■ Task goal
All the lines below need to be transcribed exactly. Pictures get left out.

START Input data

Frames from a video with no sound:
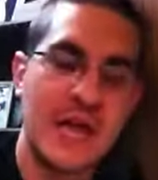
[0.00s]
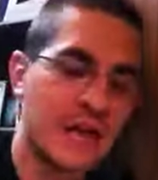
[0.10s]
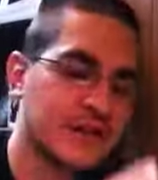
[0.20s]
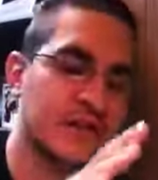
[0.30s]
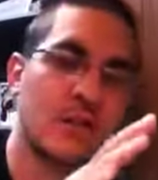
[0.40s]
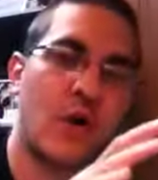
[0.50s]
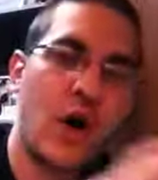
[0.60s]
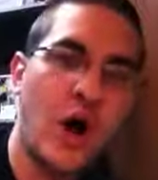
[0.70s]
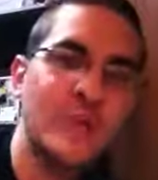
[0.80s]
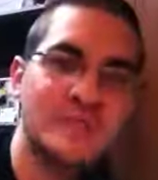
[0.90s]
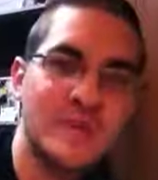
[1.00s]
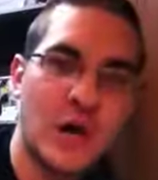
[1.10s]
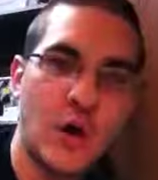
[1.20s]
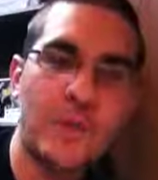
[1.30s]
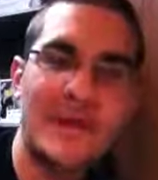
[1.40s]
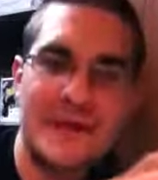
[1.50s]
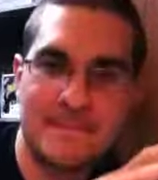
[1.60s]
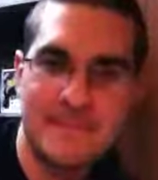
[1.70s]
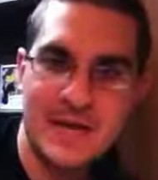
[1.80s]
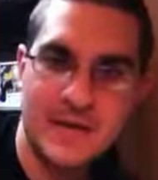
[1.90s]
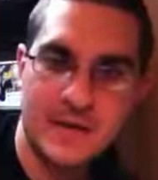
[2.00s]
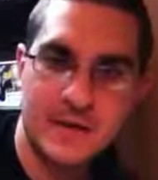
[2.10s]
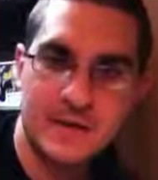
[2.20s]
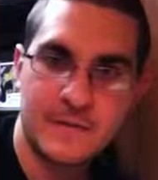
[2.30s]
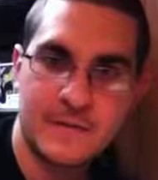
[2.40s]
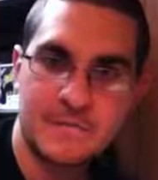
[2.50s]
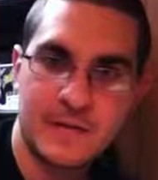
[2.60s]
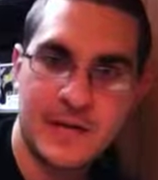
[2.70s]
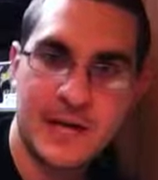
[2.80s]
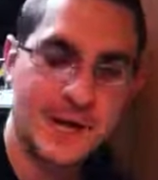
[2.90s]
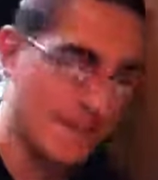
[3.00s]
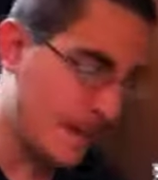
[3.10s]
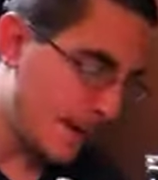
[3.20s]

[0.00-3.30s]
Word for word: because there will always be hope in me. Okay?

END Input data

■ The completed task
Frames from a video with no sound:
[0.00s]
[0.10s]
[0.20s]
[0.30s]
[0.40s]
[0.50s]
[0.60s]
[0.70s]
[0.80s]
[0.90s]
[1.00s]
[1.10s]
[1.20s]
[1.30s]
[1.40s]
[1.50s]
[1.60s]
[1.70s]
[1.80s]
[1.90s]
[2.00s]
[2.10s]
[2.20s]
[2.30s]
[2.40s]
[2.50s]
[2.60s]
[2.70s]
[2.80s]
[2.90s]
[3.00s]
[3.10s]
[3.20s]

[0.00-3.30s]
Word for word: because there will always be hope in me. Okay?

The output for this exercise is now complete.